* _Data excerpts_

***

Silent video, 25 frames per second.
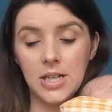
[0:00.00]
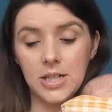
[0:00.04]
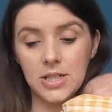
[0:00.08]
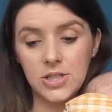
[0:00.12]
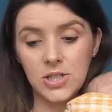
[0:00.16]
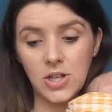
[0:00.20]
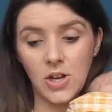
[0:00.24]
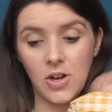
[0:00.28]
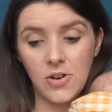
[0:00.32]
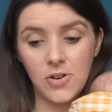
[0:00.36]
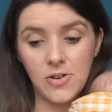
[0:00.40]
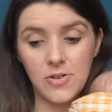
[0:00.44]

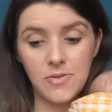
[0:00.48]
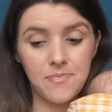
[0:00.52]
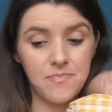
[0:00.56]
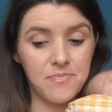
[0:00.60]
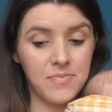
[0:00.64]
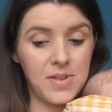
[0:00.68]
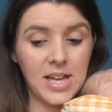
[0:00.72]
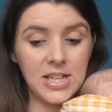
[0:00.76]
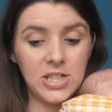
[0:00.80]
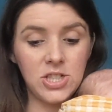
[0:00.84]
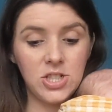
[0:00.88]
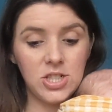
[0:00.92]
So
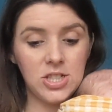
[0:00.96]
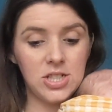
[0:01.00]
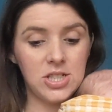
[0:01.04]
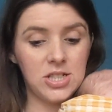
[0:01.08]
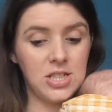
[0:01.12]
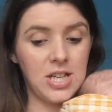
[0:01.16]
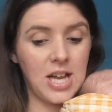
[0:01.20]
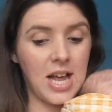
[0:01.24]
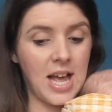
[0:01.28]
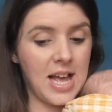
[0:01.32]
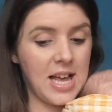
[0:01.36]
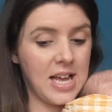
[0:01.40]
that's
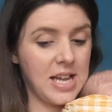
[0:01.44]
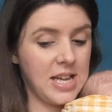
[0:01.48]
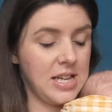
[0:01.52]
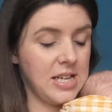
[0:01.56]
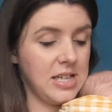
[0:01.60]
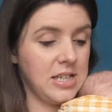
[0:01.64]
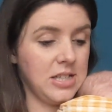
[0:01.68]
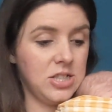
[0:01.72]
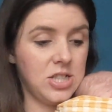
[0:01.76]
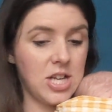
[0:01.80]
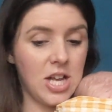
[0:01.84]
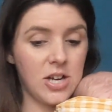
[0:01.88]
just
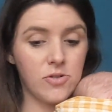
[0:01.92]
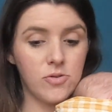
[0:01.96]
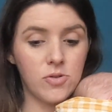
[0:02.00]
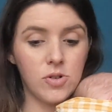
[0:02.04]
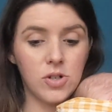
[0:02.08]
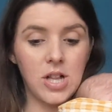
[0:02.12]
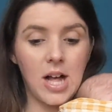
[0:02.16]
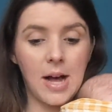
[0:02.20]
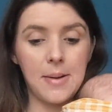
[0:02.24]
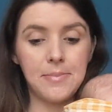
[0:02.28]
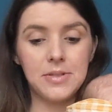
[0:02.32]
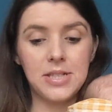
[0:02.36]
a
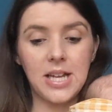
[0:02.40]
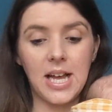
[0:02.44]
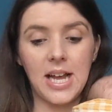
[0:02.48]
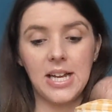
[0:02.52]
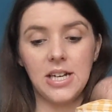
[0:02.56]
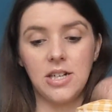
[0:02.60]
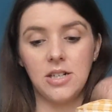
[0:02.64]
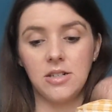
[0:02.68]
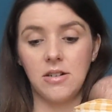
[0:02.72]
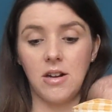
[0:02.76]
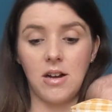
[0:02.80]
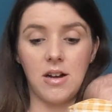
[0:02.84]
general
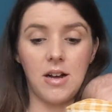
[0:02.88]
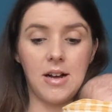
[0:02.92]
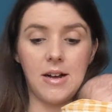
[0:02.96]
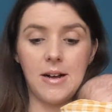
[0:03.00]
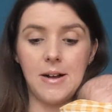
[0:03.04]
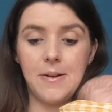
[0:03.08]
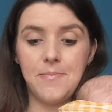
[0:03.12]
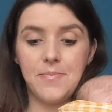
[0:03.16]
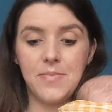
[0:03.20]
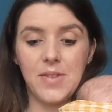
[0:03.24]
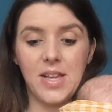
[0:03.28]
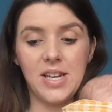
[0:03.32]
update
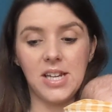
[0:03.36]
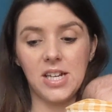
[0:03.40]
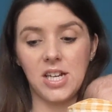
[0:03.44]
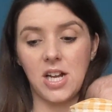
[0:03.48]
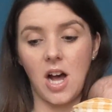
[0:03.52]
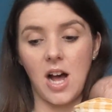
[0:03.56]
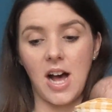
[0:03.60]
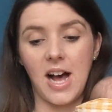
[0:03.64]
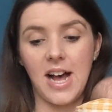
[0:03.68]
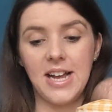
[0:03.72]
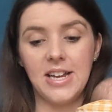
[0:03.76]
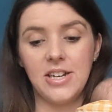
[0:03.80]
and a
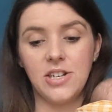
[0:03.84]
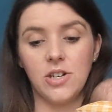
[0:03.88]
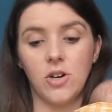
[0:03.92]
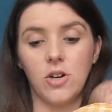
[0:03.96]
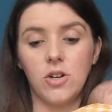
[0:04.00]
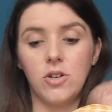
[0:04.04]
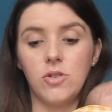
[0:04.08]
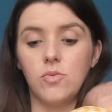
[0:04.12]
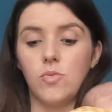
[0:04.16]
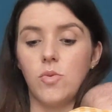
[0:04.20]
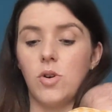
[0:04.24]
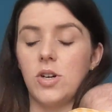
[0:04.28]
guide
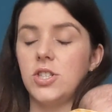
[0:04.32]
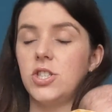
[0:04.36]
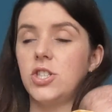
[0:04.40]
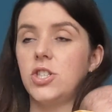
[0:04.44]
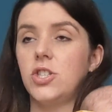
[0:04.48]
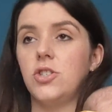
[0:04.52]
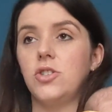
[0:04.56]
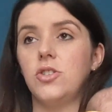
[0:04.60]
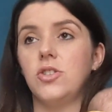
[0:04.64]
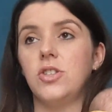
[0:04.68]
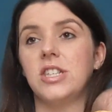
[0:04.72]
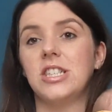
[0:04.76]
on what
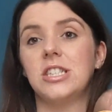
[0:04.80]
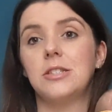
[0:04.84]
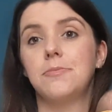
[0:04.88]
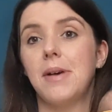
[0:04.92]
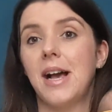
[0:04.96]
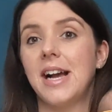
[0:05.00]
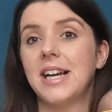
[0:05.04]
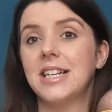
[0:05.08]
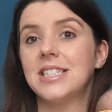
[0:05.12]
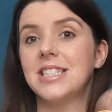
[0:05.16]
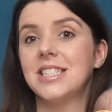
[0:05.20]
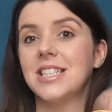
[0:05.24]
to
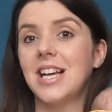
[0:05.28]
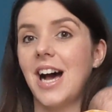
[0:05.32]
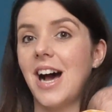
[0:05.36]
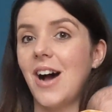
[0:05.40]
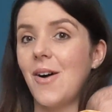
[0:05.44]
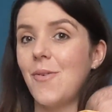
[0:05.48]
expect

***

* _Assignment_
Line by line, print the records above exactly, skipping each picture.

* _Result of this exercise_
Silent video, 25 frames per second.
[0:00.00]
[0:00.04]
[0:00.08]
[0:00.12]
[0:00.16]
[0:00.20]
[0:00.24]
[0:00.28]
[0:00.32]
[0:00.36]
[0:00.40]
[0:00.44]

[0:00.48]
[0:00.52]
[0:00.56]
[0:00.60]
[0:00.64]
[0:00.68]
[0:00.72]
[0:00.76]
[0:00.80]
[0:00.84]
[0:00.88]
[0:00.92]
So
[0:00.96]
[0:01.00]
[0:01.04]
[0:01.08]
[0:01.12]
[0:01.16]
[0:01.20]
[0:01.24]
[0:01.28]
[0:01.32]
[0:01.36]
[0:01.40]
that's
[0:01.44]
[0:01.48]
[0:01.52]
[0:01.56]
[0:01.60]
[0:01.64]
[0:01.68]
[0:01.72]
[0:01.76]
[0:01.80]
[0:01.84]
[0:01.88]
just
[0:01.92]
[0:01.96]
[0:02.00]
[0:02.04]
[0:02.08]
[0:02.12]
[0:02.16]
[0:02.20]
[0:02.24]
[0:02.28]
[0:02.32]
[0:02.36]
a
[0:02.40]
[0:02.44]
[0:02.48]
[0:02.52]
[0:02.56]
[0:02.60]
[0:02.64]
[0:02.68]
[0:02.72]
[0:02.76]
[0:02.80]
[0:02.84]
general
[0:02.88]
[0:02.92]
[0:02.96]
[0:03.00]
[0:03.04]
[0:03.08]
[0:03.12]
[0:03.16]
[0:03.20]
[0:03.24]
[0:03.28]
[0:03.32]
update
[0:03.36]
[0:03.40]
[0:03.44]
[0:03.48]
[0:03.52]
[0:03.56]
[0:03.60]
[0:03.64]
[0:03.68]
[0:03.72]
[0:03.76]
[0:03.80]
and a
[0:03.84]
[0:03.88]
[0:03.92]
[0:03.96]
[0:04.00]
[0:04.04]
[0:04.08]
[0:04.12]
[0:04.16]
[0:04.20]
[0:04.24]
[0:04.28]
guide
[0:04.32]
[0:04.36]
[0:04.40]
[0:04.44]
[0:04.48]
[0:04.52]
[0:04.56]
[0:04.60]
[0:04.64]
[0:04.68]
[0:04.72]
[0:04.76]
on what
[0:04.80]
[0:04.84]
[0:04.88]
[0:04.92]
[0:04.96]
[0:05.00]
[0:05.04]
[0:05.08]
[0:05.12]
[0:05.16]
[0:05.20]
[0:05.24]
to
[0:05.28]
[0:05.32]
[0:05.36]
[0:05.40]
[0:05.44]
[0:05.48]
expect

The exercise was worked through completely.